→ DATA EXTRACTS:

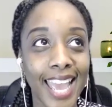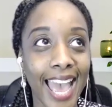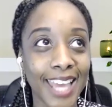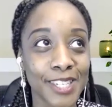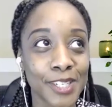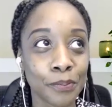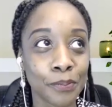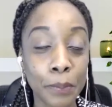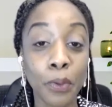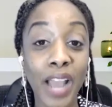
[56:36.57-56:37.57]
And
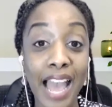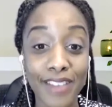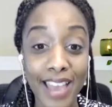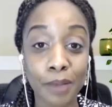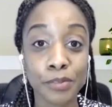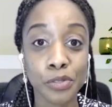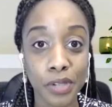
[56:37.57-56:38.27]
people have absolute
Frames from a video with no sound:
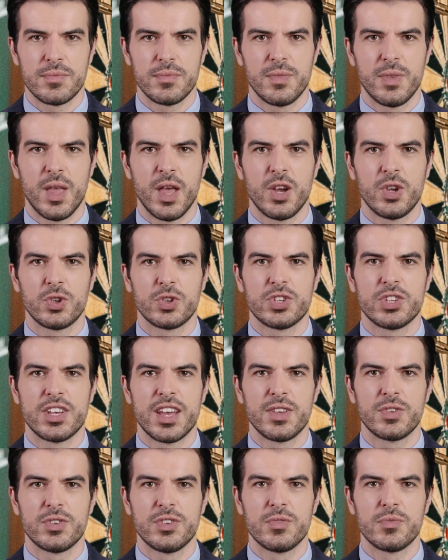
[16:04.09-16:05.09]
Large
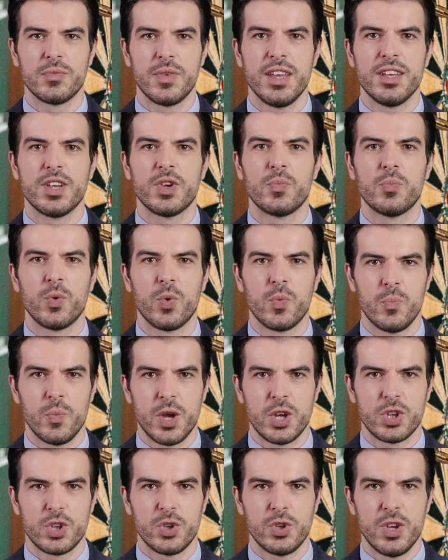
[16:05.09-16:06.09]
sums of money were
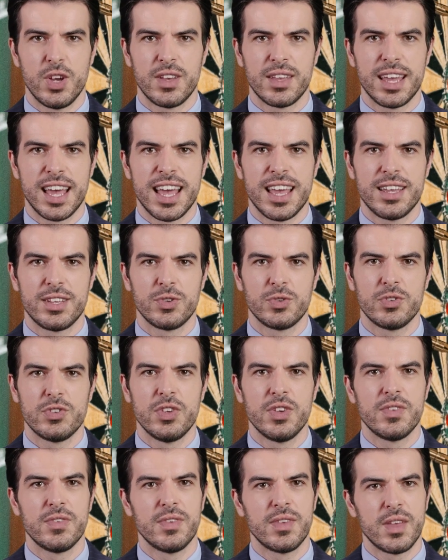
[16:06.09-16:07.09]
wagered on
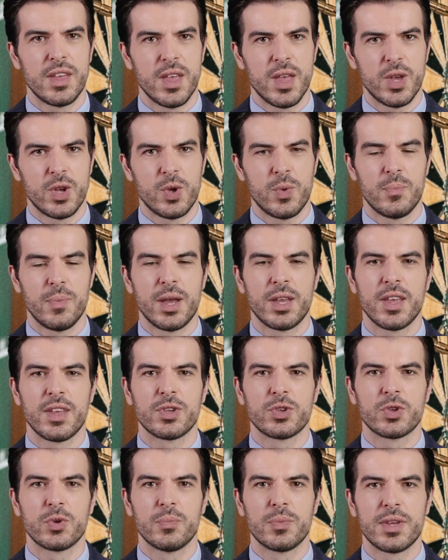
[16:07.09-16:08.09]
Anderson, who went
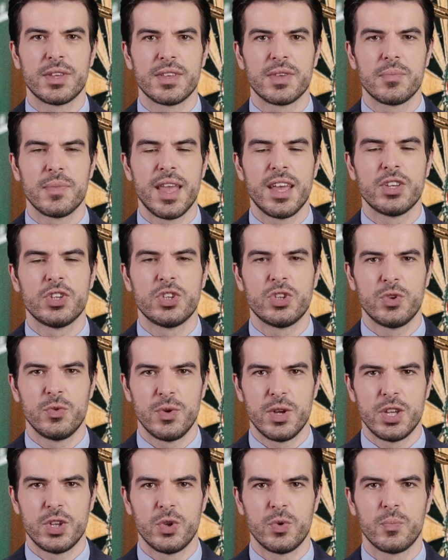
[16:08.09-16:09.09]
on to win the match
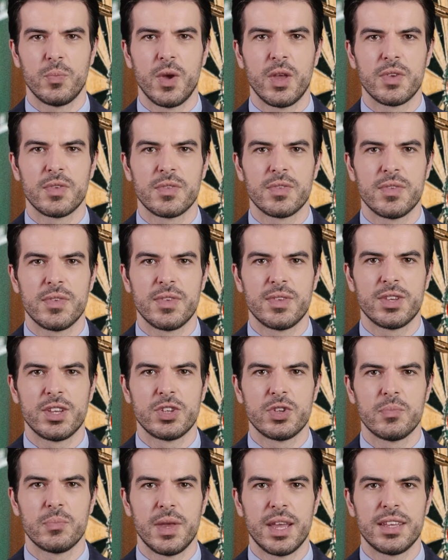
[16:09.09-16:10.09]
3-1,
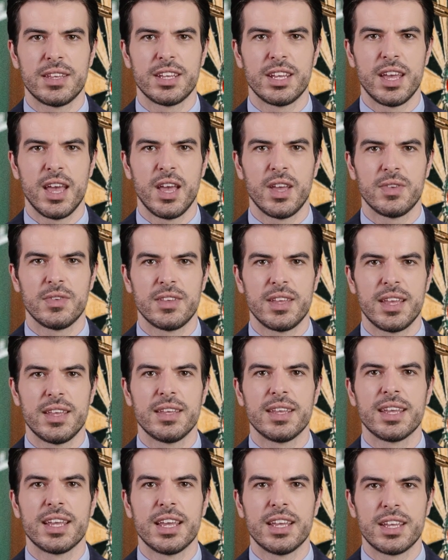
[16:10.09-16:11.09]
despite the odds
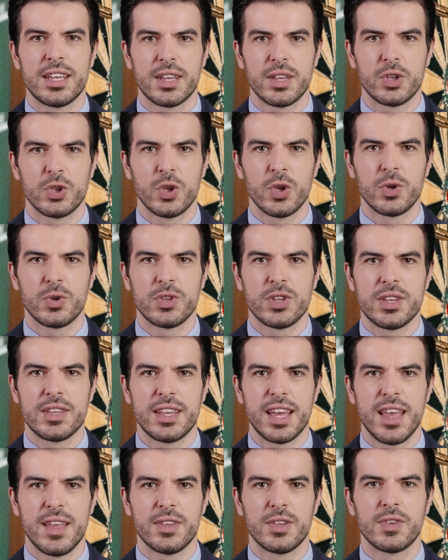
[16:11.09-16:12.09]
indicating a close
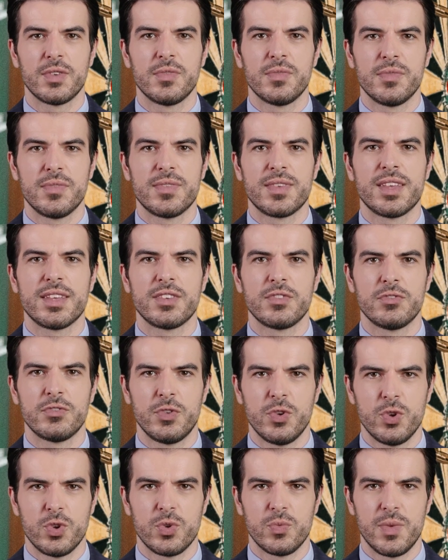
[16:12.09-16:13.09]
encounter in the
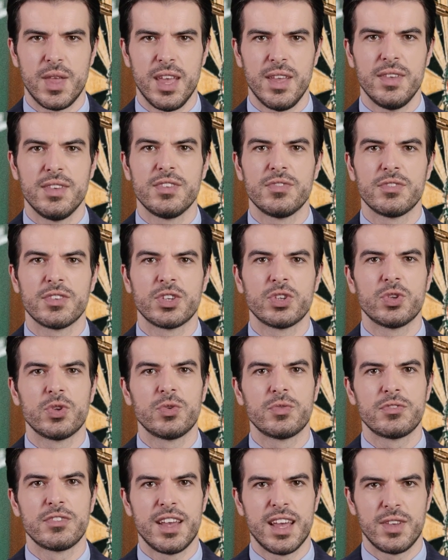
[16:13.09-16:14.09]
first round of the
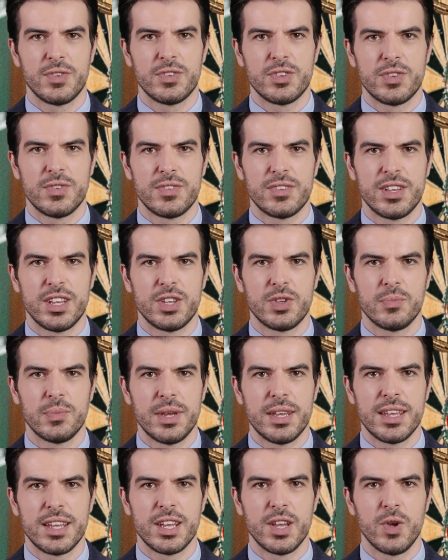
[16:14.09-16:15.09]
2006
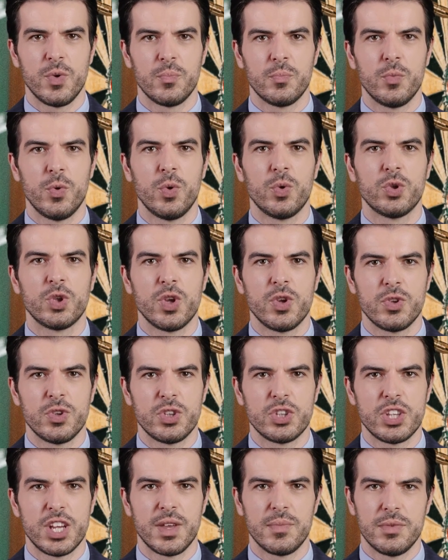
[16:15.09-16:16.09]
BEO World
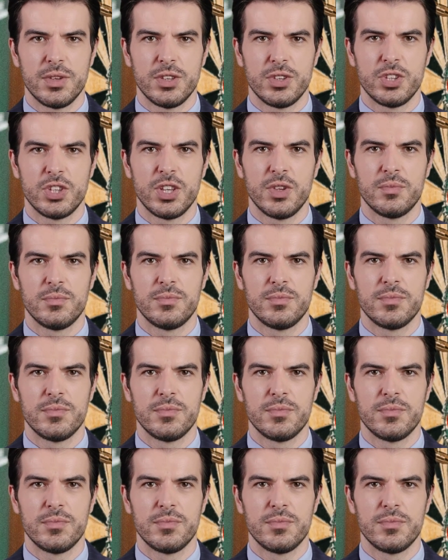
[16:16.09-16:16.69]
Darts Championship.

→ WHAT IS REQUIRED:
Retype verbatim only the lines beginning with the line that contains "[16:12.09-16:13.09]" and ending with the last line of the listing above; pictures are to be excluded.

→ RESULT BELOW:
[16:12.09-16:13.09]
encounter in the
[16:13.09-16:14.09]
first round of the
[16:14.09-16:15.09]
2006
[16:15.09-16:16.09]
BEO World
[16:16.09-16:16.69]
Darts Championship.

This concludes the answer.